The SOP was named for the salient factor in a program that actually considered seven different variables. Recipe (wheat or rye), entry proof (105 or 125), stave seasoning (six or twelve months), wood grain size (tight, average, or coarse), warehouse type (concrete or wooden floor), barrel char level (three or four), and the big one: tree cut, whether the wood for the barrel came from the top or bottom half of the harvested tree. As Wheatley says, "There's no end to (different factors); that's why you have to focus on a few."

The research part of the project has come to a close, but interest in the whiskey was high enough - and the whiskey definitely good enough - that Buffalo Trace has decided to make a regular bottling of Single Oak Bourbon, reproducing the winning formula from the barrel judged the best. That's a rye recipe Bourbon, entered at 125 proof into a barrel charred to a number 4 depth, made from staves cut from the bottom half of a tree with average grain and air seasoned for twelve months, and aged for eight years in a concrete-floored warehouse.

To distinguish that title difference, which part of the tree was used in the barrels, Buffalo Trace enlisted the help of Independent Stave Company (ISC), the Missouri company that makes the barrels for most of the Bourbon industry. With the help of Wheatley and the late Ronnie Eddins, Buffalo Trace Warehouse Manager, they picked and harvested 96 oak trees for the project, each yielding two barrels, one built from the top of the tree, one from the bottom. ISC has highly automated their operations, and was able to track each log as it was rough cut at their stave mills, seasoned, and then shaped into barrels at their cooperage in Kentucky.

One thing learned from the trip to the woods is that 'top of the tree' is a bit misleading. When a 90 year old white oak is dropped, only the bottom ten to 15 feet are used for barrels. That's the 'money log,' as the loggers say, the prime wood that pays the most per foot. The next section up the trunk will go for railroad ties, and then for pallets, for a price that barely covers expenses.

A good tree may yield three barrels, though there are sometimes imperfections inside the trunk - firescar, mineral streaks - that make some of the wood unusable. The loggers know that the better the log, the more ISC will pay them for it.

That's important, because the loggers aren't employees of ISC; the company doesn't own any land or trees. The logs come to ISC from over 200 small logging companies, often family-owned, or simply families, some of whom have been in this business for generations.

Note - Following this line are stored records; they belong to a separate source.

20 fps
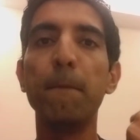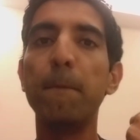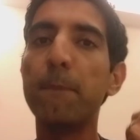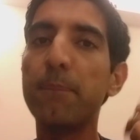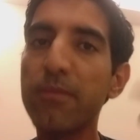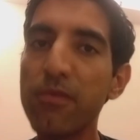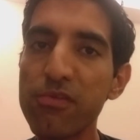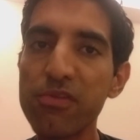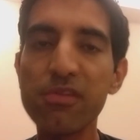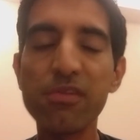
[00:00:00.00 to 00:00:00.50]

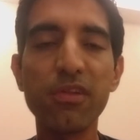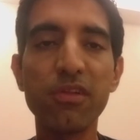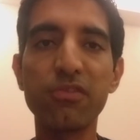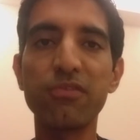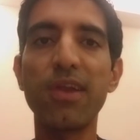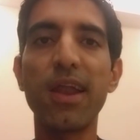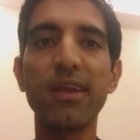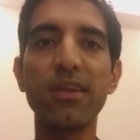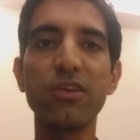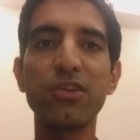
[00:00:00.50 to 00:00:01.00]
This is a
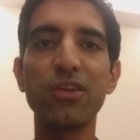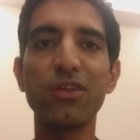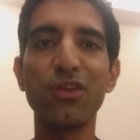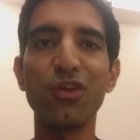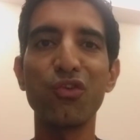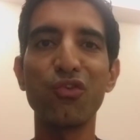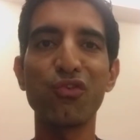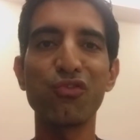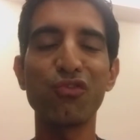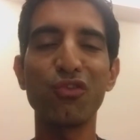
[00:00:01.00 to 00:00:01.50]
strategy
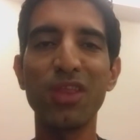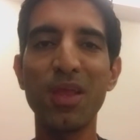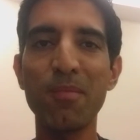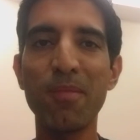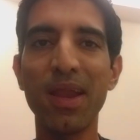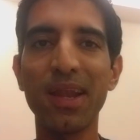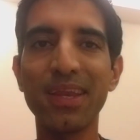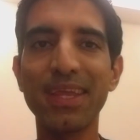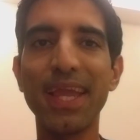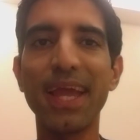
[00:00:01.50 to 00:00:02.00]
they use. So they
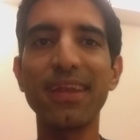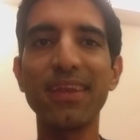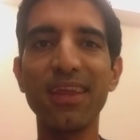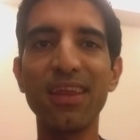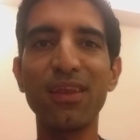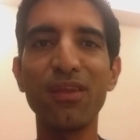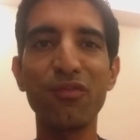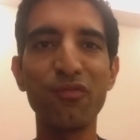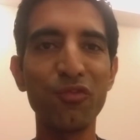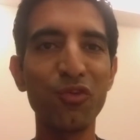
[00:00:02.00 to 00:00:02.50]
might get
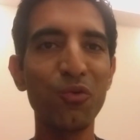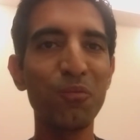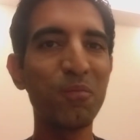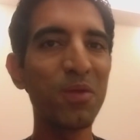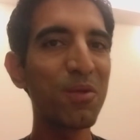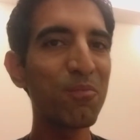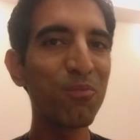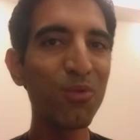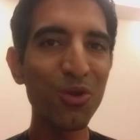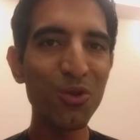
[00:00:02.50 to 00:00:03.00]
in a few
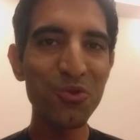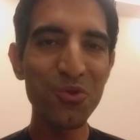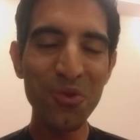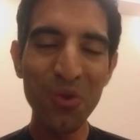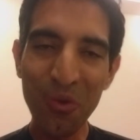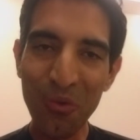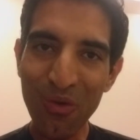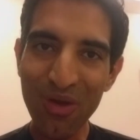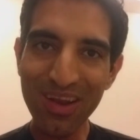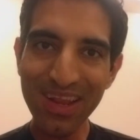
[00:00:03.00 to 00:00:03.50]
people,
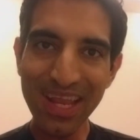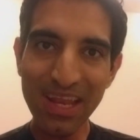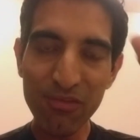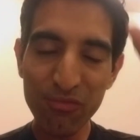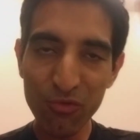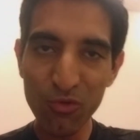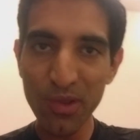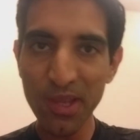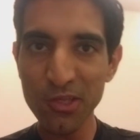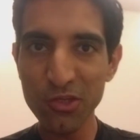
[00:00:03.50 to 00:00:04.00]
who are
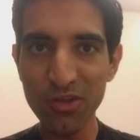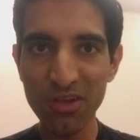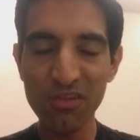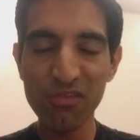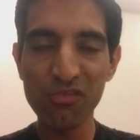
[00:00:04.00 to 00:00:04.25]
influential in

If you heard about the oak shortage a couple years back, you might be wondering if that has an effect on these projects, or the logger's job, or the barrel-making at ISC. Don't worry about that as we were informed that there is no shortage of white oak.

Don't believe that? You would if you'd get a look at the yard at the mill. On that day, spread out under a grey, low overcast sky, it's like some deleted scene from Apocalypse Now. Acres and acres of rough cut oak logs, stacked five and six high, constantly sprayed by robotic water guns on towers, under a gray and lowering sky.

They're all 'under water,' as the yard workers put it, constantly wet down to prevent cracking and bacterial growth. The water runs off, dark brown with the leached tannin, into a settling pond, where it's pumped back up to the water guns.

Each tree is tagged with a barcode that will follow it through the entire process. That has enabled Buffalo Trace to put to use what Wheatley notes was the real lesson of the SOP about log selection. "We realised that our regular Bourbons need to have barrels made from randomly-sourced logs," he says, "not all bottoms or tops, not all from one place. They all have something to offer." Besides, as Buffalo Trace President Mark Brown pointed out, it's not like they could go through the forest only cutting down the bottom of trees!

There are still special projects going on. The folks from ISC noted the identification of the log that Wheatley felled, and said it was a particularly prime one. It may only be a private release, but you can bet there will be a 'master distiller's cut' barrel of whiskey ageing at Buffalo Trace within a year. Like the new Single Oak Bourbon, though, we will have to wait until 2025 to try it.